Several museums in Great Britain, such as The British Museum in London, have stopped using the term "mummy", which is considered dehumanizing.

Instead, the remains are presented as a "mummified person".

This is a way for the museums to come to terms with parts of their colonial history.

Sofia Häggman is an Egyptologist and curator at the Mediterranean Museum in Stockholm, where the term "mummified person" has been used for a long time.

Häggman welcomes the debate, which she believes is important, but hopes that the discussion will develop.

 - This is something that needs to be lifted.

But perhaps not primarily the terminology, but the whole view of people and the view of history that we represent, she tells Kulturnyheterna.

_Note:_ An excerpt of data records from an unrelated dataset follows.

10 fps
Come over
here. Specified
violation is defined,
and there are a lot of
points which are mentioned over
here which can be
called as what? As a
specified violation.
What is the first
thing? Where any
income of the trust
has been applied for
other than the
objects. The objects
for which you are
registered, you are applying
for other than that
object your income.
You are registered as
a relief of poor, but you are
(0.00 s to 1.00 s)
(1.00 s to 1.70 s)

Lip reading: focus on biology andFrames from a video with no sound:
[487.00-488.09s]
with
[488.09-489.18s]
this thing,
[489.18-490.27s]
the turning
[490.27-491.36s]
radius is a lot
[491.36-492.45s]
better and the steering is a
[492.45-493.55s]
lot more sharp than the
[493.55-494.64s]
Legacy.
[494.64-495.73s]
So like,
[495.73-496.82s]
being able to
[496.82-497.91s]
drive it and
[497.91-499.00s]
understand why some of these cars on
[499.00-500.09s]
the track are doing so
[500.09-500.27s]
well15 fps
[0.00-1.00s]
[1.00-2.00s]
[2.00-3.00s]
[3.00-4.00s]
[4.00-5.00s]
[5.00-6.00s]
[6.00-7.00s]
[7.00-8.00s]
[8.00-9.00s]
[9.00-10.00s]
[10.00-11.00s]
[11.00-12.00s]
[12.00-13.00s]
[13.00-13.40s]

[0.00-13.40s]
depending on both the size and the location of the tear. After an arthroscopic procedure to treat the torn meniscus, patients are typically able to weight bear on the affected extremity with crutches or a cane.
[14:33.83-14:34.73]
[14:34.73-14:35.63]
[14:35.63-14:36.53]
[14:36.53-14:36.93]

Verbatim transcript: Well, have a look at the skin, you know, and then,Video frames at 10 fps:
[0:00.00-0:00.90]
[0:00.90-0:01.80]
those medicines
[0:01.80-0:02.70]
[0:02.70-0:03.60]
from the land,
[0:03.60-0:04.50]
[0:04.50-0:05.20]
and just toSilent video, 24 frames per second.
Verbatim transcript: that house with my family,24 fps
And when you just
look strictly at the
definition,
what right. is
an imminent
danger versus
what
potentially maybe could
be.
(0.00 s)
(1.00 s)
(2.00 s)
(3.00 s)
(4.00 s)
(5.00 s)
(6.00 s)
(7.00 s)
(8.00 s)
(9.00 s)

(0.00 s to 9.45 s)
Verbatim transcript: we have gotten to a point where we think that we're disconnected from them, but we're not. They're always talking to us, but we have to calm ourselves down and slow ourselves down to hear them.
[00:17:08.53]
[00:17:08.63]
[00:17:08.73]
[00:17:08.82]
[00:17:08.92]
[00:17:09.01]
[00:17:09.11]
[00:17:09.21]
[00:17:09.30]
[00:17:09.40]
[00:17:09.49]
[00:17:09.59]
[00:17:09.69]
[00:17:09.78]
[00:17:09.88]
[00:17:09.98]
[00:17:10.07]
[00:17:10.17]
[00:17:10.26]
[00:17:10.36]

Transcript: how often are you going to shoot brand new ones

Sofia Häggman also believes that Egyptian mummified remains in particular have been treated more like objects than actual people, historically. 

- It has often happened that museums have removed human remains from their exhibitions and to some extent also returned them to the countries of origin.

Who have wanted to get their ancestors' remains back to be able to bury them.

But the Egyptian mummies have been handled a little differently, she says.

- Mummies are handled as if they were not human.

They have been exhibited in curiosities cabinets, unpacked as entertainment and Egyptian bodies have been ground down for medicine.

Paint and paper have been made.

Old, Egyptian bodies have been used in the most bizarre and disrespectful ways, says Sofia Häggman.